During the webcast, Scott Milanowski, director of grid intelligence for Oklahoma Gas & Electric (OG&E), and Al Mithani, distribution management system program manager for BC Hydro, shared their utilities' journeys, and what they're learning.
Here, we share some of Milanowski's comments, edited for style and length, about the benefits to OG&E of deploying DMS, as well as the challenges of adding a DMS to the mix.
The benefits of DMS
We have a range of specific benefits that we identified in our business case that we have also committed to our regulators for these benefits. One is reducing energy peak demand. We have an ultimate goal of automating 400 circuits with volt-VAr optimization (VVO). And when that is done, we expect to be able to reduce our peak demand by 75 MW.
That's an important part of our smart grid business case, because a large part of the value is deferring the construction of the next peaking power plant in our generation expansion plan. And if we can defer the construction of that plant by reducing our peak demand through VVO and through demand response on the AMI [advanced metering infrastructure] side, the customer program side of our smart grid program, we can see significant value in avoided costs resulting from that.
So, associated with VVO is reduced electrical losses. We're improving the power factor and we expect to be able to achieve over 100 GWh per year in loss reduction.
On the fault isolation and restoration, we expect to see a system-wide reliability improvement of SAIDI and SAIFI of 30 percent once we have automated 200 circuits, which would be just under 20 percent of our system. We'll be focusing the application of that on our worst-performing circuits where we have a large CMI [customer minutes of interruption] at this time.
We also expect other improvements in our operational efficiency. This will help our control center enhance our operational efficiency. This will help our control center enhance its outage management capabilities, improve operator situational awareness, and we'll be able to find faults faster and fix them faster, and improve our reliability even further.
So, system challenges? The challenges of the DMS are many. It's not a trivial matter. One is data. This system consumes a large amount of data. A huge piece of it is a connectivity model from the geographic information system [GIS]. It needs to be correct. It's got connectivity, it uses conductor size to calculate impedances, it's important for load flows, for fault location. We are performing a field inventory of our entire distribution system to ensure that that model is as correct as possible.
Substation one-lines, and the automated devices in the substations, must be modelled. And there are two sides to this.

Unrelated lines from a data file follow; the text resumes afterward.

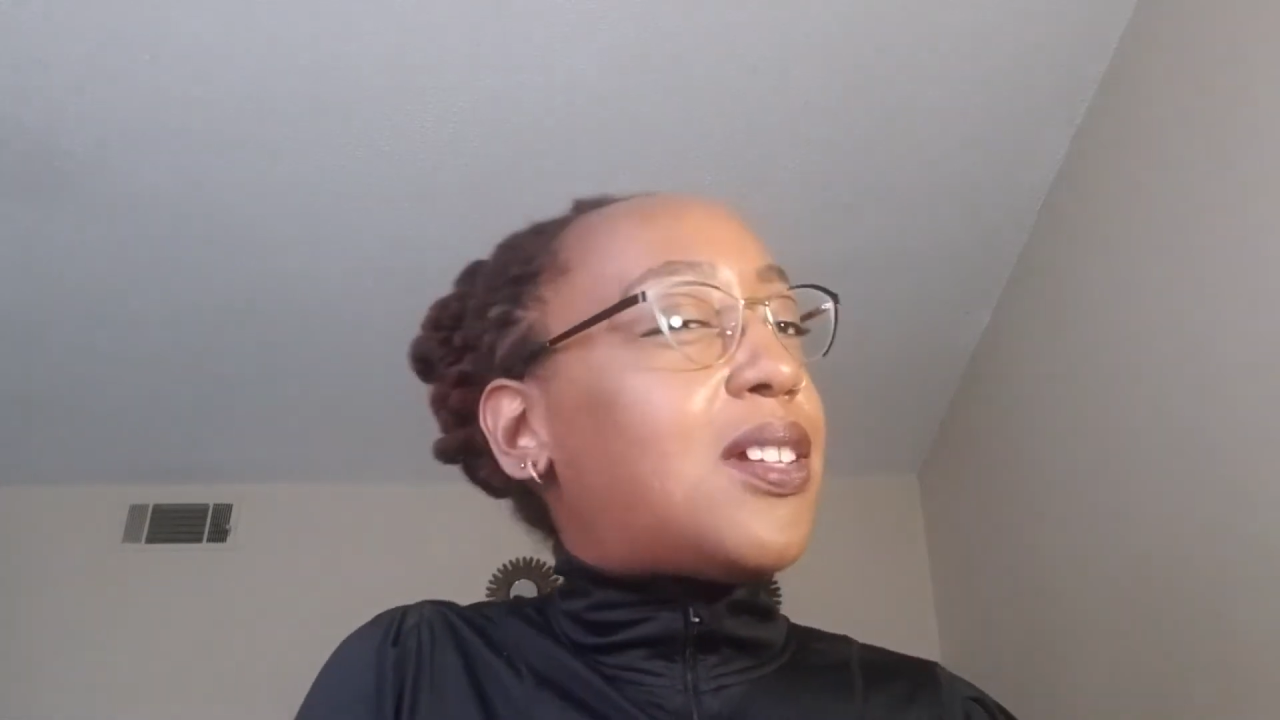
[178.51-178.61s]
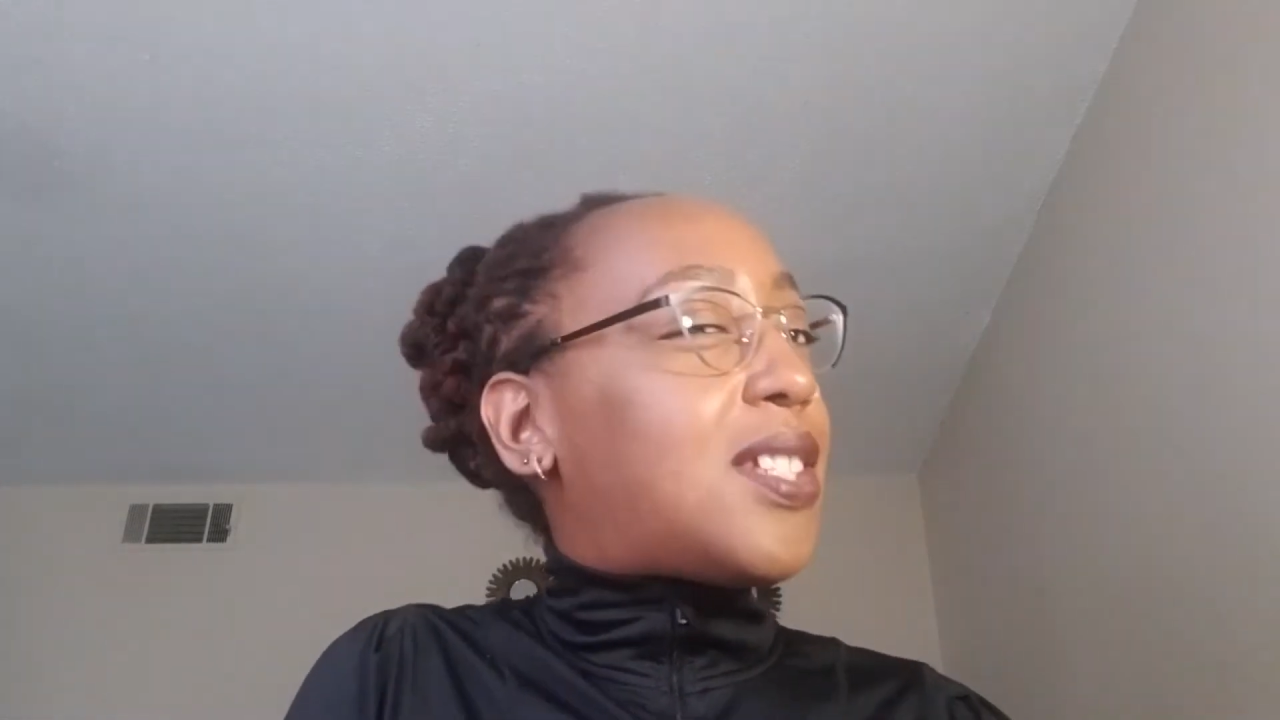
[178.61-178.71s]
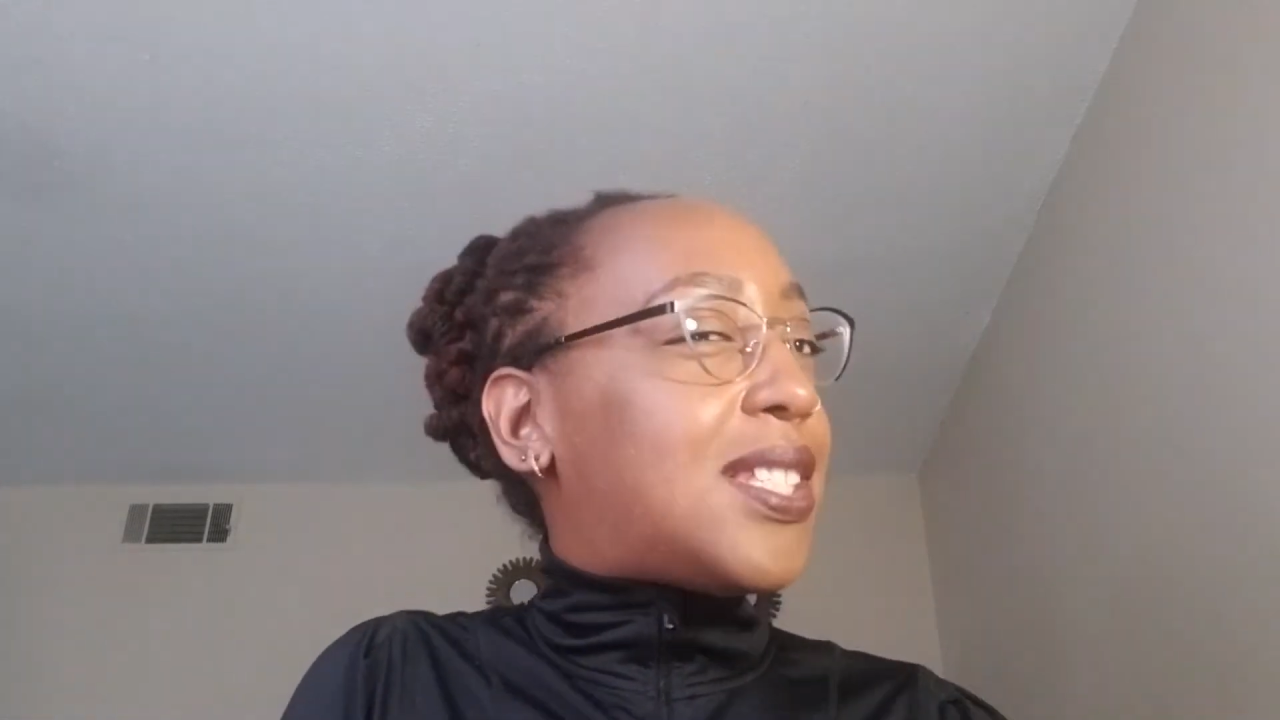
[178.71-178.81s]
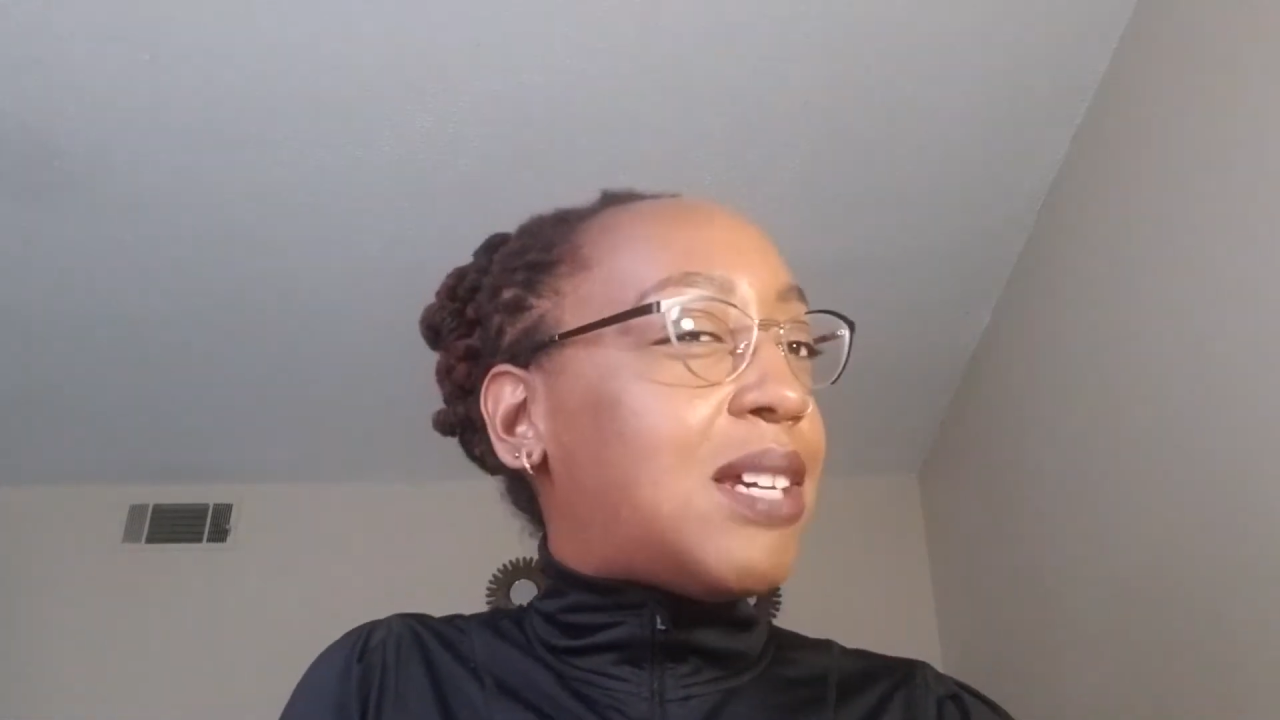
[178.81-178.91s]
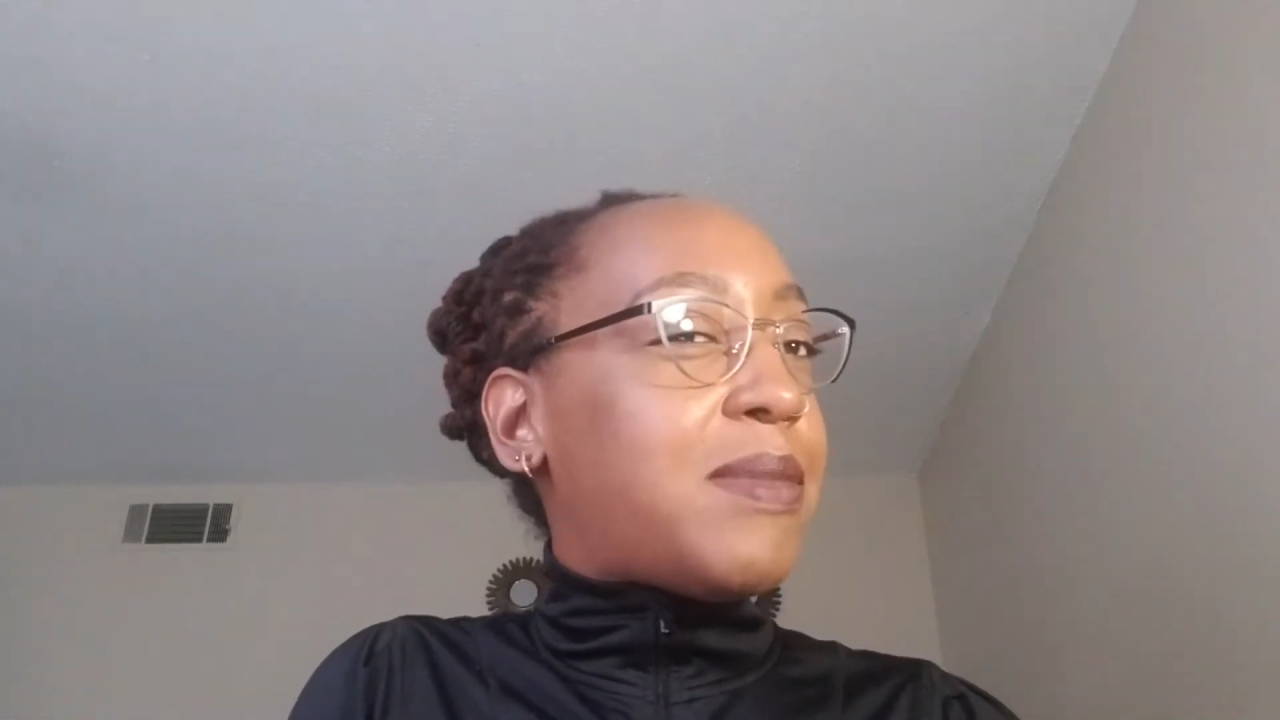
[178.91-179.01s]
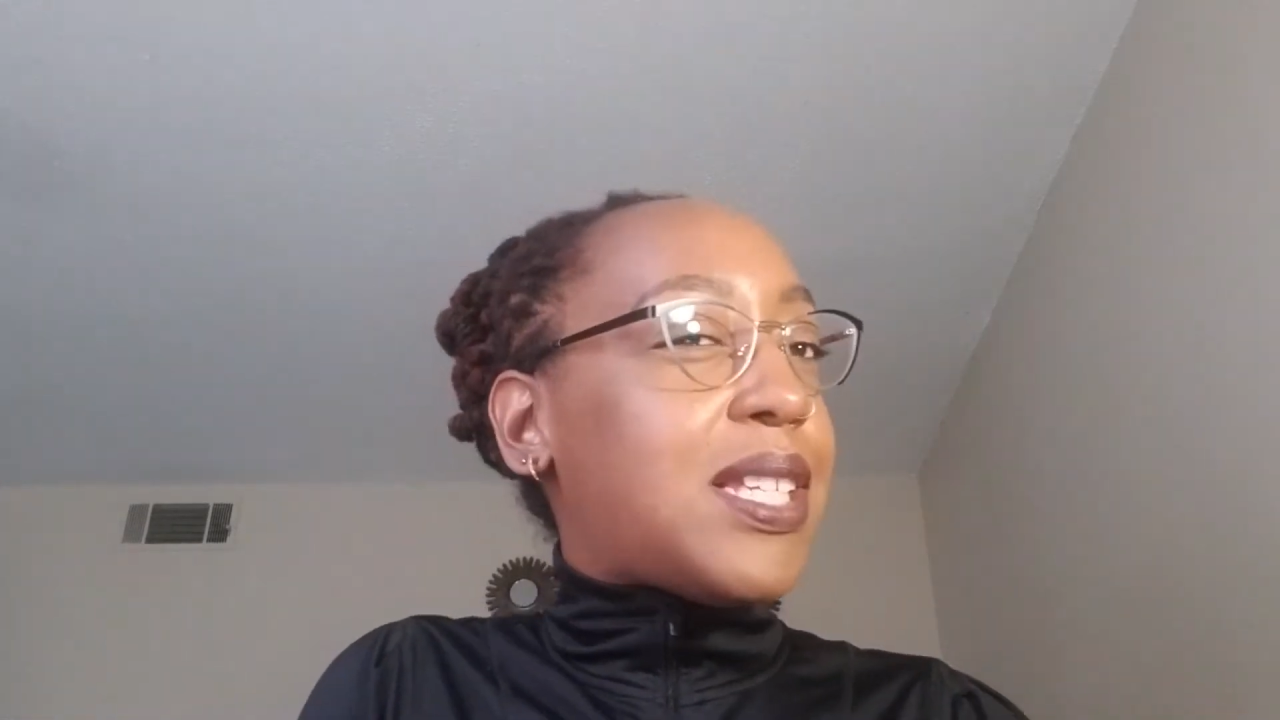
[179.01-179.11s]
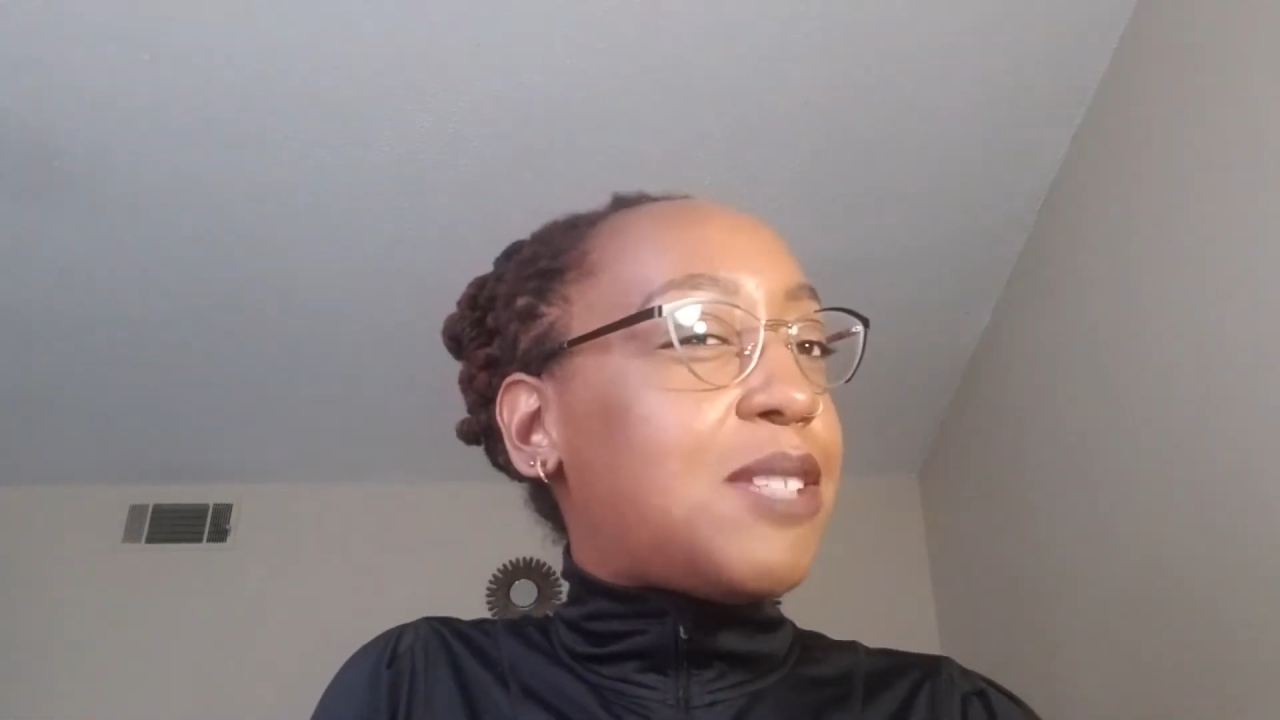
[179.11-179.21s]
to some of these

In our case, we have the SCADA system-you'll have a display linked to dynamic points coming in from the field-and then on the DMS, which uses this GIS-based connectivity model, and it's not the same model that's in the SCADA. So we have to create substations, again model them in GIS, with impedances and the connectivity defined so that it can use that in the load flow calculations.
And then they're all linked together, so we'll have linkages between field devices, SCADA, DMS, and scaling factors associated with our calculations, so there's quite a bit of data engineering going on to set this up.
And then, of course, there are the devices in the field. Every recloser, every capacity controller, is an RTU [remote terminal unit]. They have to be defined, point lists set up, points checked out to make sure they operate correctly. So there's quite a bit of labor involved in setting that up.
The DMS will have numerous interfaces with outside systems. We've really defined our DMS as both distribution SCADA and the DMS applications. We'll be using DA [distribution automation] devices we're communicating through our smart grid communication network that we're building. We have existing substations connected to an existing SCADA/EMS that we already have in place, and to communicate to the distribution devices in the substations we are doing that through a link between the two SCADA systems, our distribution SCADA and our existing transmission SCADA, through a secure ICCT link to transfer data and control.
Next is our OMS [outage management system]. Even though our DMS does have a built-in OMS, we opted, at least temporarily, to utilize our existing OMS. That must be integrated. It is important to keep the as-operated state of the model synchronized between the two systems. So we have interfaces going both ways to ensure that that occurs.
The geographic information system [GIS] is where the as-engineered system model is built and maintained, and that will be exported daily to both the DMS and the OMS systems.
We'll actually be using an enterprise service bus for integrating AMI data, but right now we're working on integrating meter outage information from the meters into the OMS to enhance its operations. We have a future upgrade plan to export meter load profiles into the DMS so it can read that for load application.
And finally, in terms of our customer information system, we're importing from that a customer-to-transformer relationship so that we can take meter loading and allocate it up to the transformer level for proper load allocation, and load populations, as well.